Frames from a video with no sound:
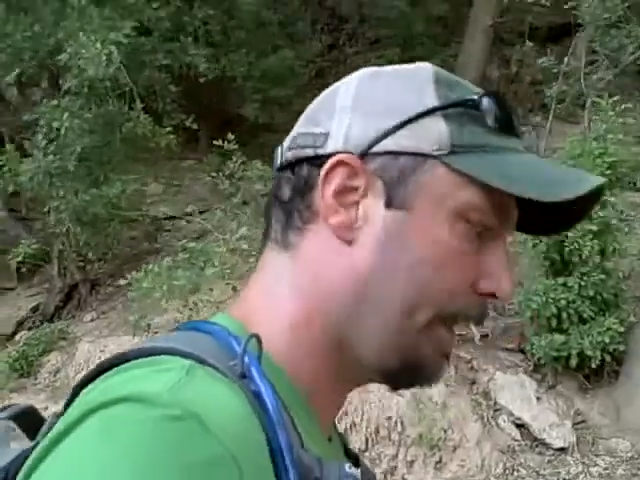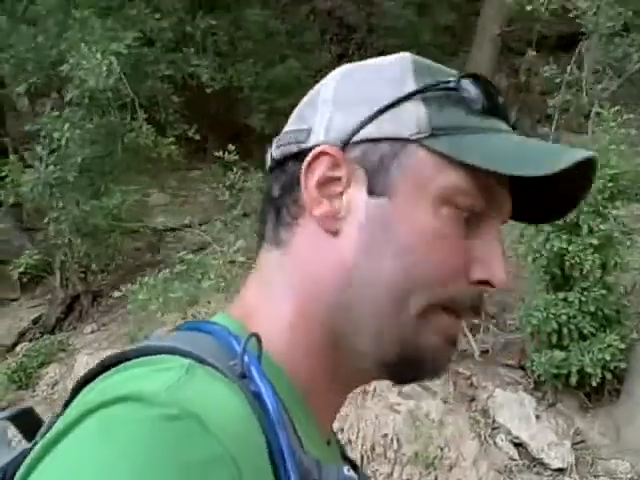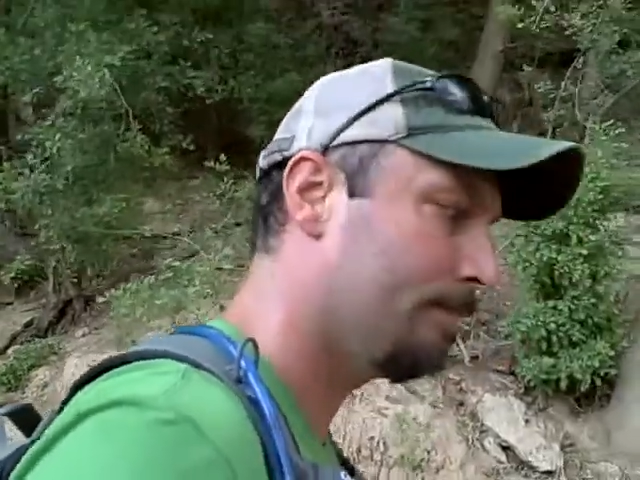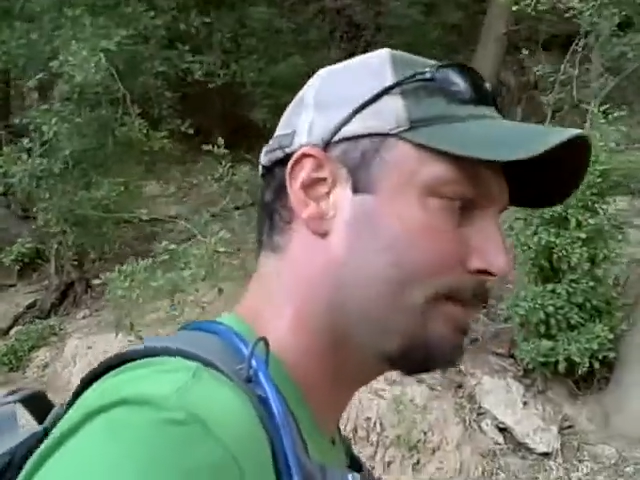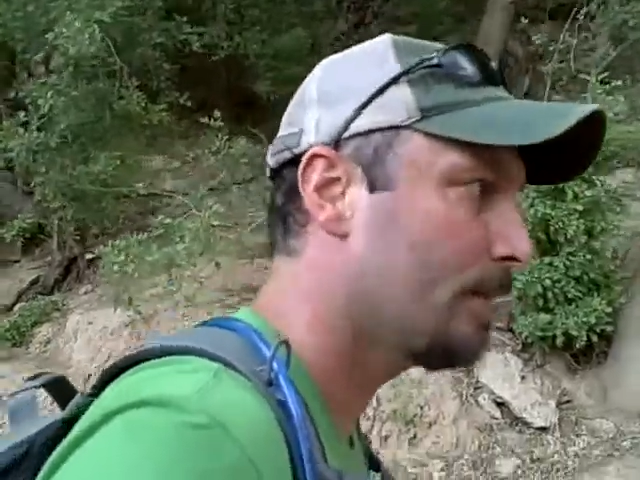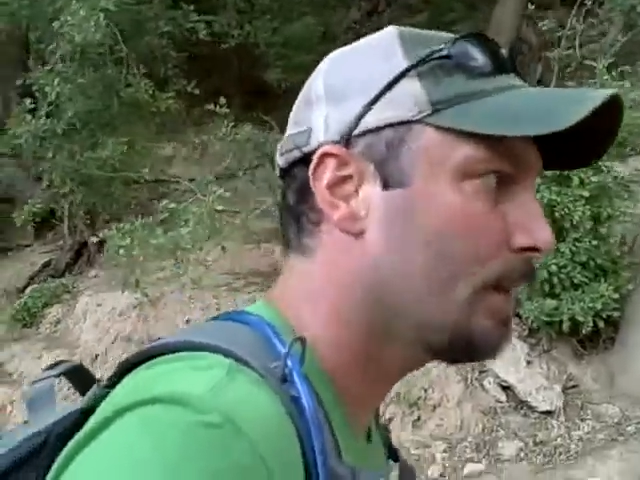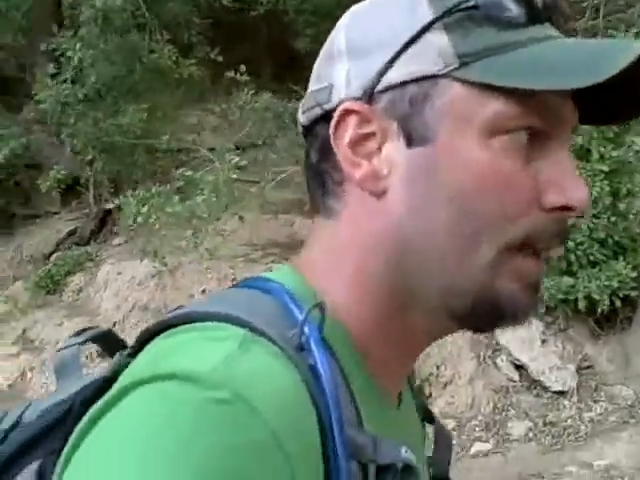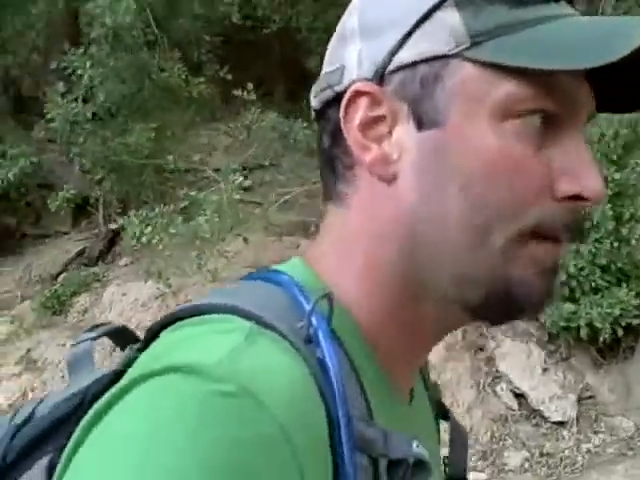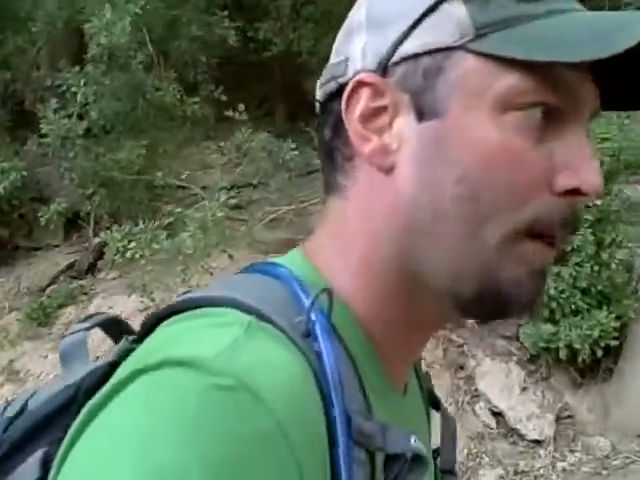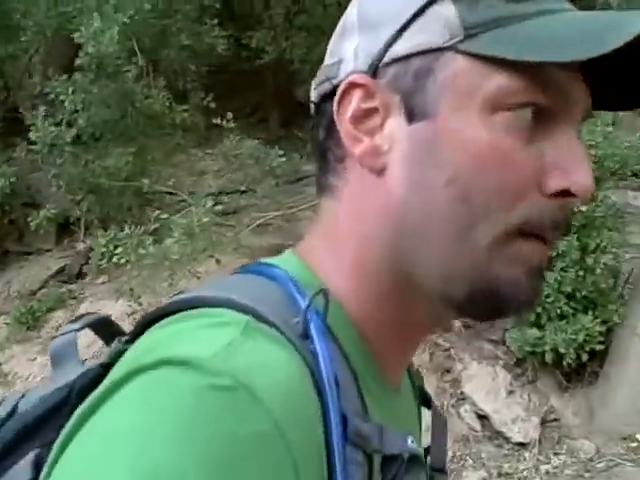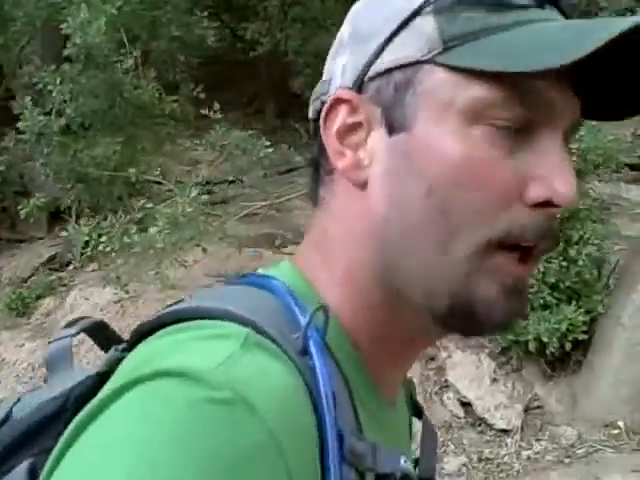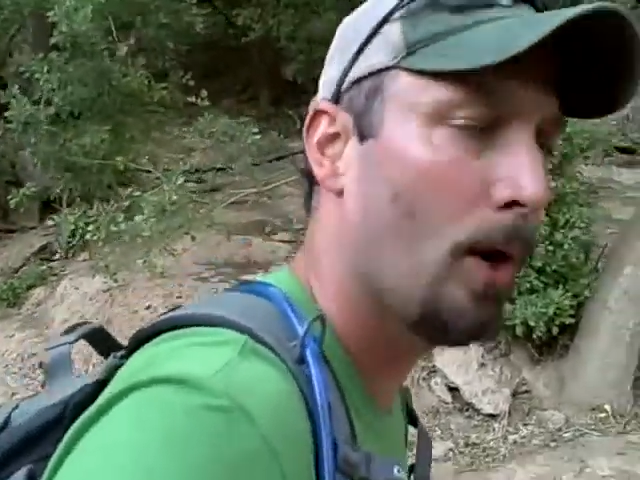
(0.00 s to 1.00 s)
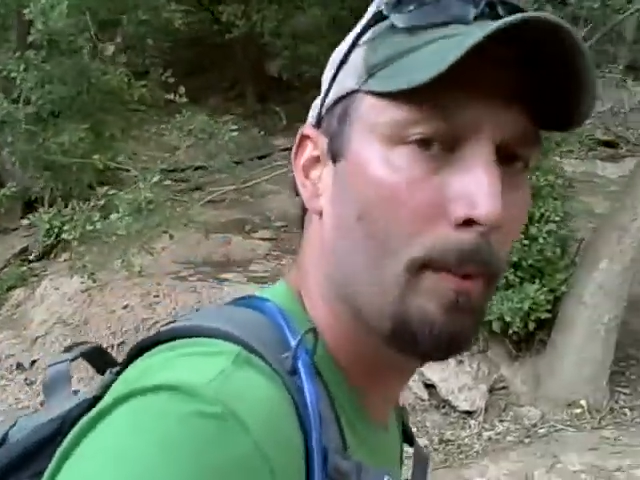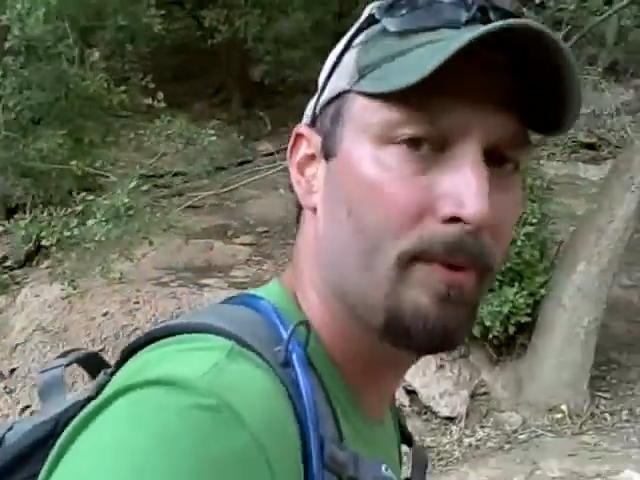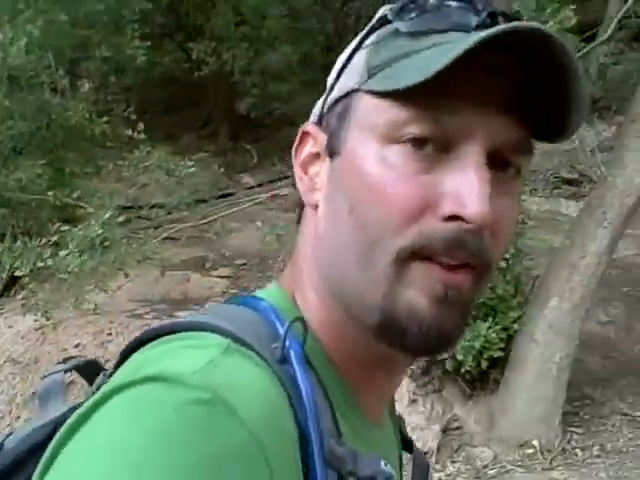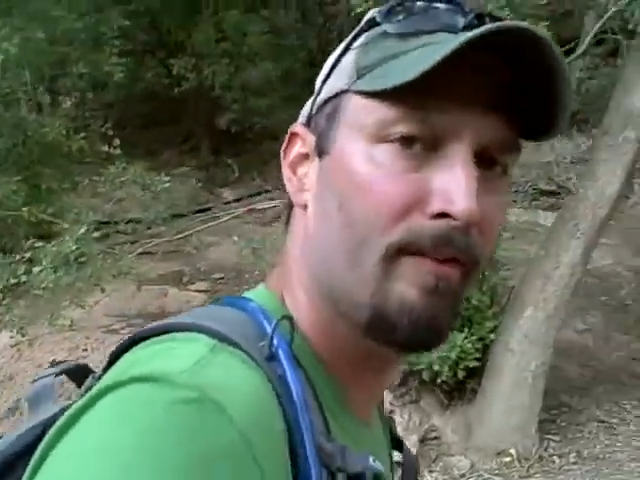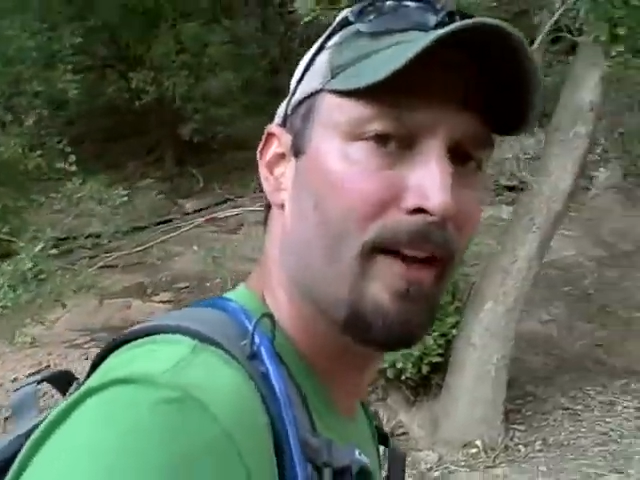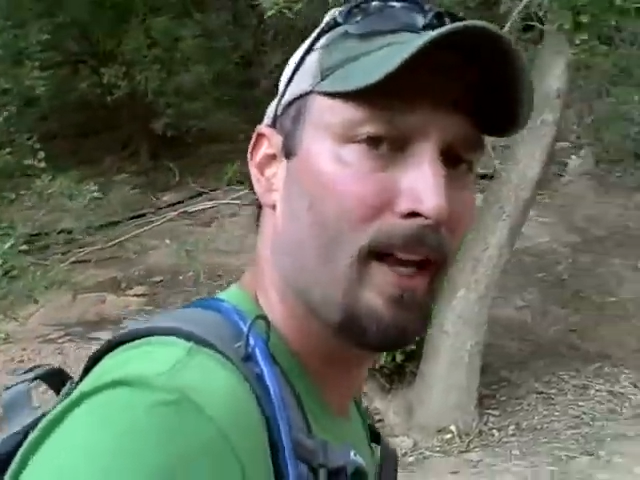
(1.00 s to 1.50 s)
bit, and then maybe go up
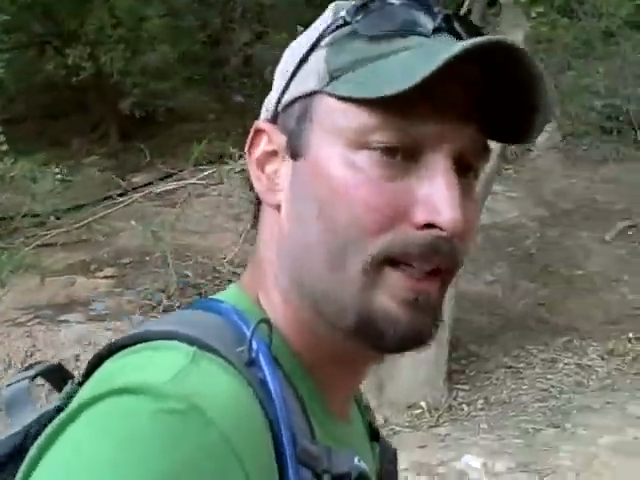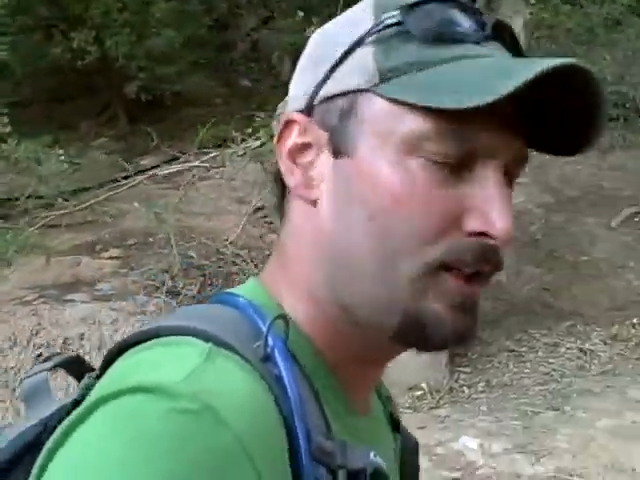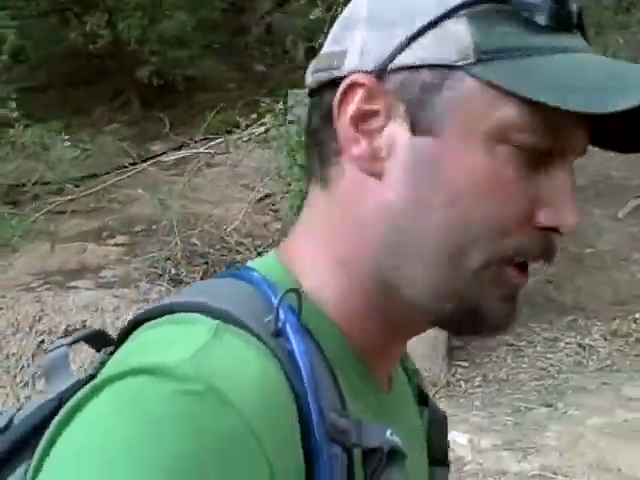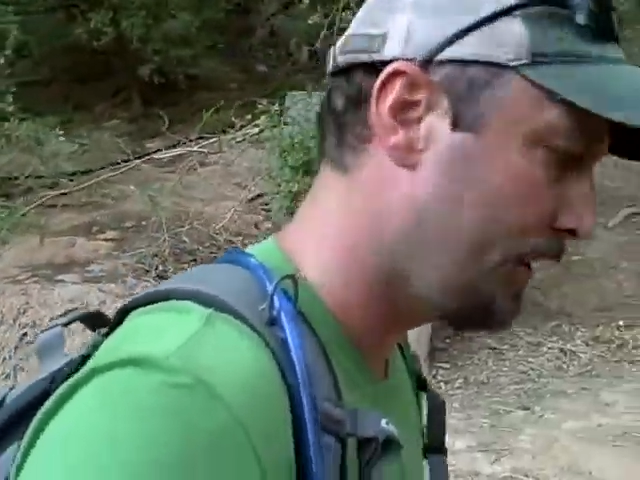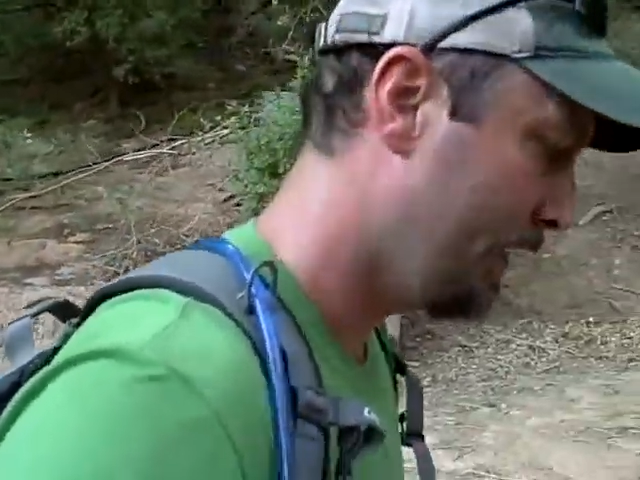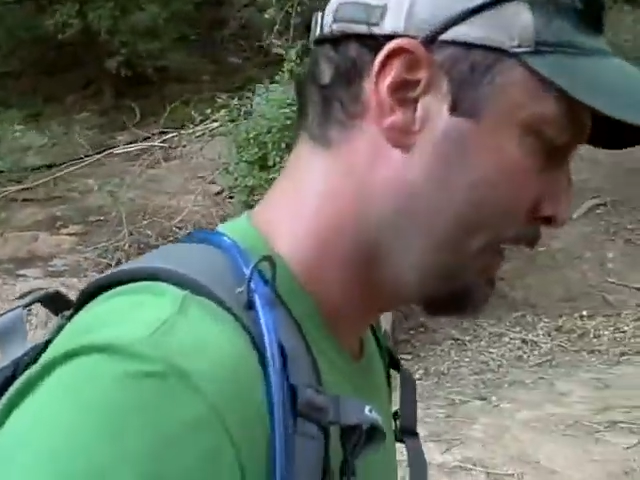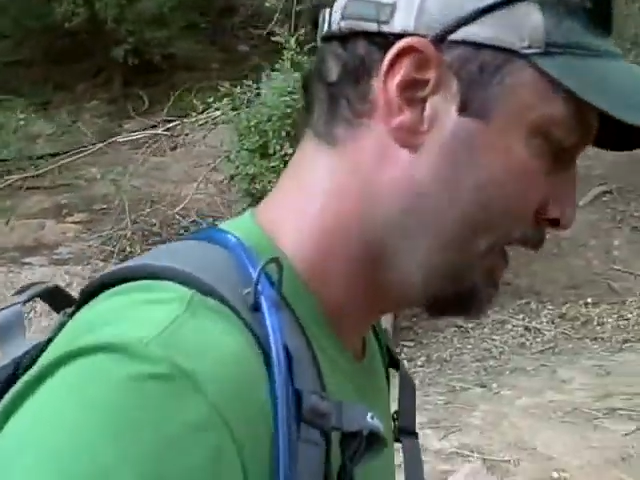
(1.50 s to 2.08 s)
to the village.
***
— What is being asked —
Each record needs to be reproduced exactly, and no image should be carried over.

— Written reply —
Frames from a video with no sound:
(0.00 s to 1.00 s)
(1.00 s to 1.50 s)
bit, and then maybe go up
(1.50 s to 2.08 s)
to the village.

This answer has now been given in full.